As a sitting president, you better make sure you have the facts straight before taking a jab at one of your predecessors. During the same speech on energy policy where the president speculated that his political opponents would have been "founding members of the Flat Earth Society" during the time of Columbus, Barack Obama made a comment about the 19th president that doesn't ring true when run through the fact checker:
"There always have been folks who are the naysayers and don't believe in the future, and don't believe in trying to do things differently. One of my predecessors, Rutherford B. Hayes, reportedly said about the telephone, 'It's a great invention, but who would ever want to use one?' That's why he's not on Mount Rushmore -- because he's looking backwards. He's not looking forwards. He's explaining why we can't do something, instead of why we can do something."
While the quote President Obama used does exist on the Internet, historians say the notion is inaccurate and would equate the White House's research to citing Wikipedia.
Ari Hoogenboom, who wrote the definite biography, “Rutherford B. Hayes: Warrior and President,” told The Washington Post that Hayes entertained Thomas A. Edison at the White House and "was hardly hostile to new inventions." The Post notes that the gaffe was not even ad-libbed but in the president's prepared text.
Stephen A. Hayes, a great-great-grandson of the former president and chairman of the board of the Rutherford B. Hayes Presidential Center in Fremont, Ohio, tells The Toledo Blade that Hayes was such a technology buff that he had the White House's first telephone installed.
"A misconception has persisted for many years concerning President Rutherford B. Hayes and the introduction of the technology of the telephone. The source of this false impression is unknown," Mr.
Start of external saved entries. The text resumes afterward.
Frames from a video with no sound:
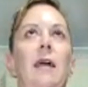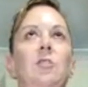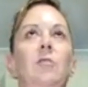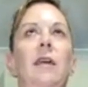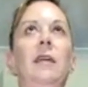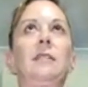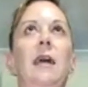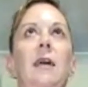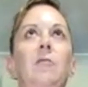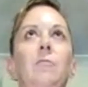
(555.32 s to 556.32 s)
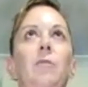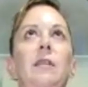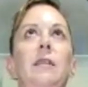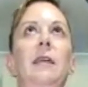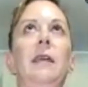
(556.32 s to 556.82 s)
as you exhale,
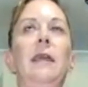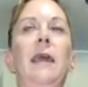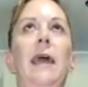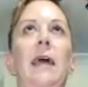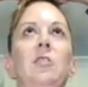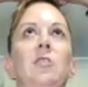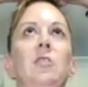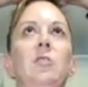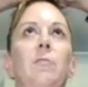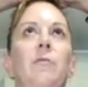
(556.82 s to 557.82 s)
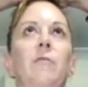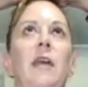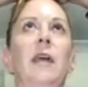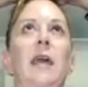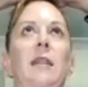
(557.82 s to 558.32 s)
bring the hands to the top of
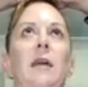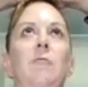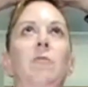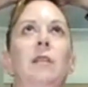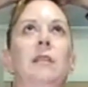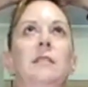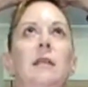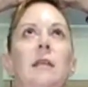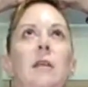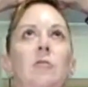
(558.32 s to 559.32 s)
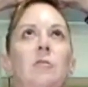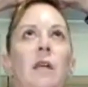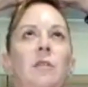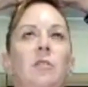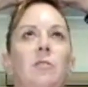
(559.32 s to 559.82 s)
the head and release the heels
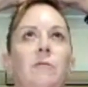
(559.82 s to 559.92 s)
back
Hayes said.
The Blade reports that Hayes's phone number, as listed in the National Telephonic Exchange, was a single digit: 1.
When asked by the Post, White House spokesman Jay Carney pointed to “multiple media references,” as well as an Encyclopaedia Britannica reference and even a previous comment by President Ronald Reagan to defend his boss's flub.
“I’m not arguing that this is not in dispute, but the quote is widely cited,” Carney said.